[MATERIAL FOR THE TASK — start]

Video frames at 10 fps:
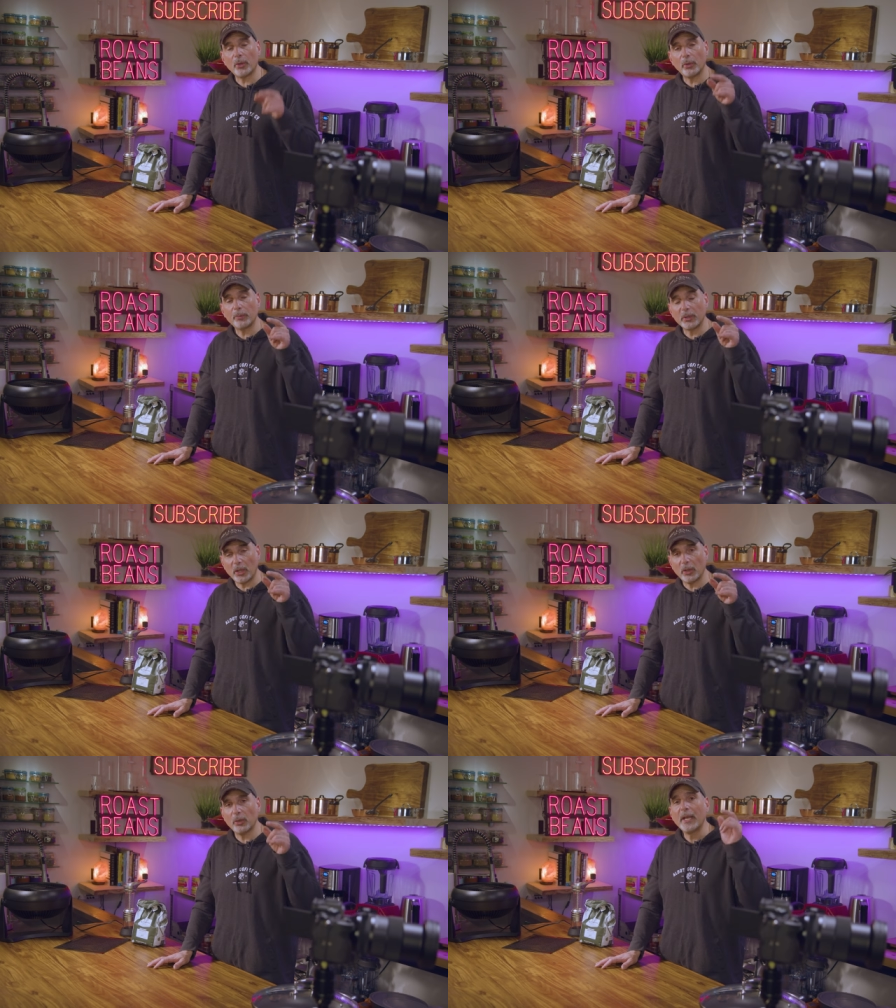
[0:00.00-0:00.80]

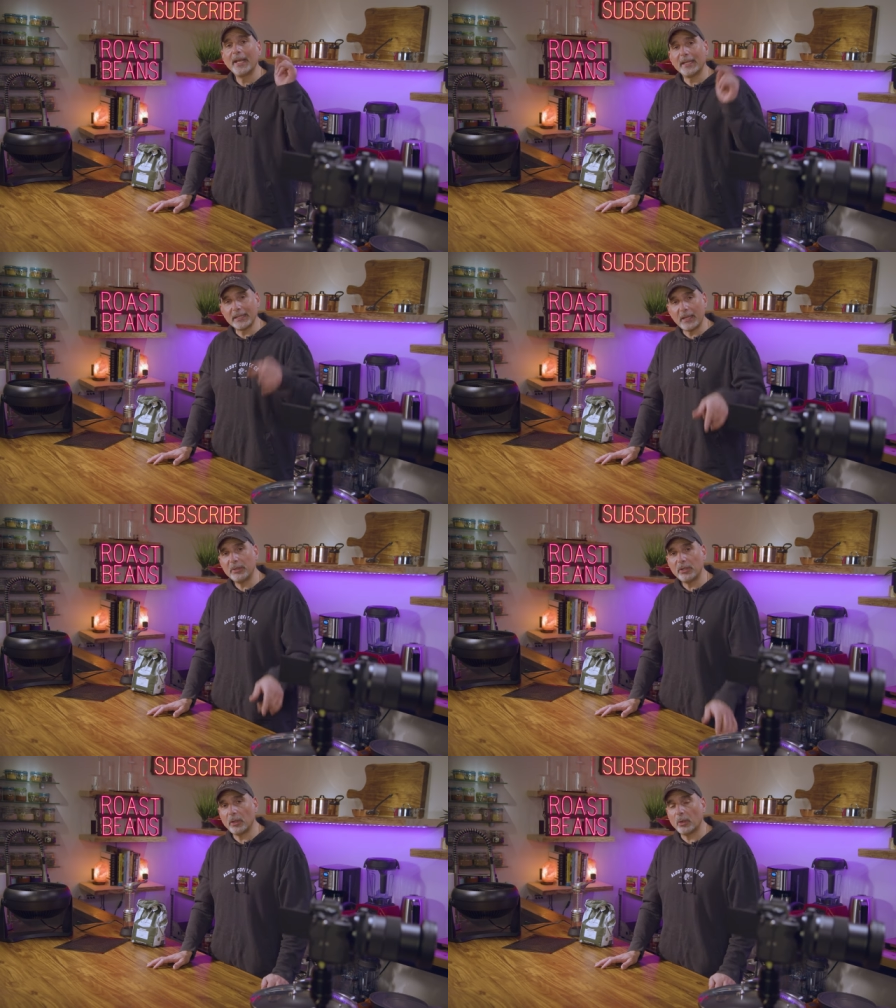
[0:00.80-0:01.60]
below,
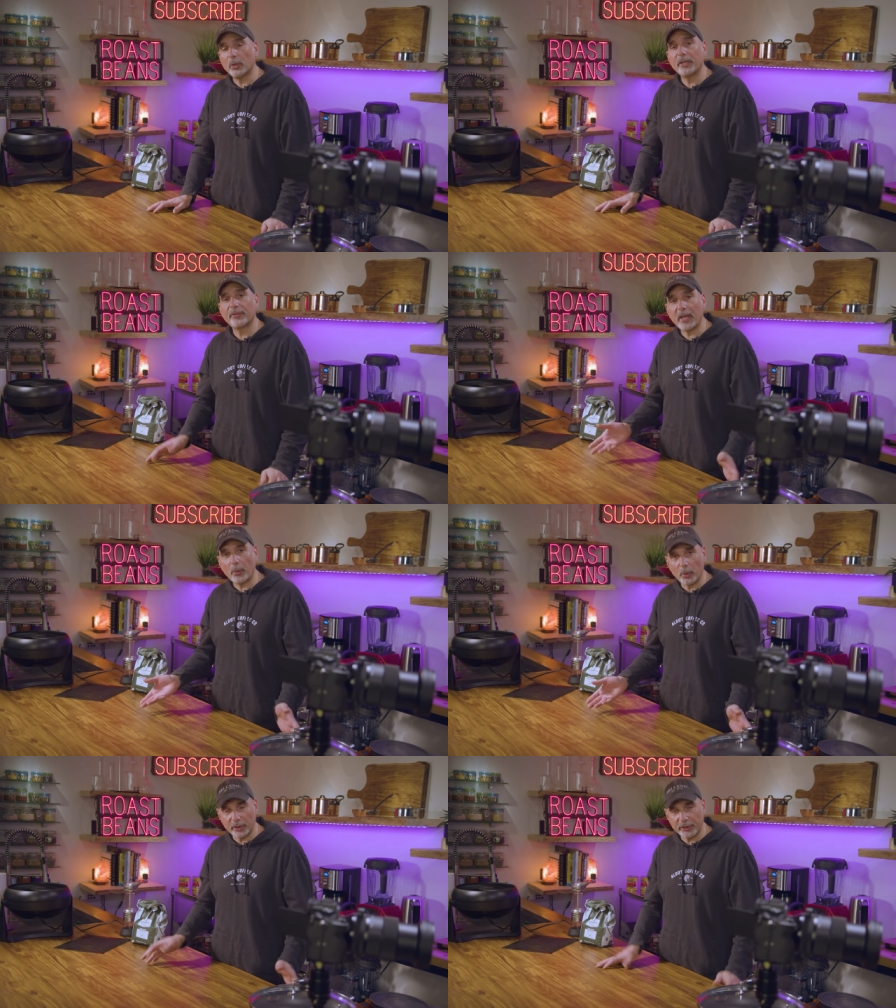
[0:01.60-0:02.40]
and let me know
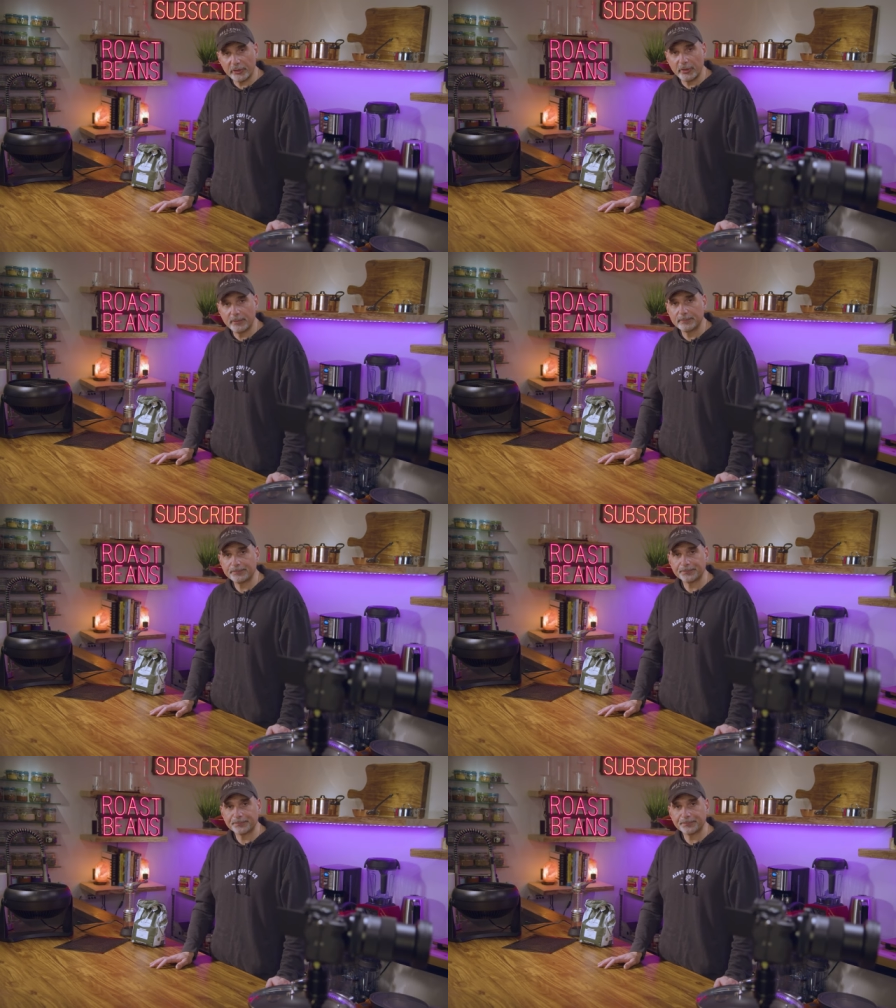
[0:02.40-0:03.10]
if that works.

[MATERIAL FOR THE TASK — finish]

▶ _WORK TASK_
Omit the pictures, then copy out all the data exactly as it stands.

▶ _ANSWER SECTION_
Video frames at 10 fps:
[0:00.00-0:00.80]

[0:00.80-0:01.60]
below,
[0:01.60-0:02.40]
and let me know
[0:02.40-0:03.10]
if that works.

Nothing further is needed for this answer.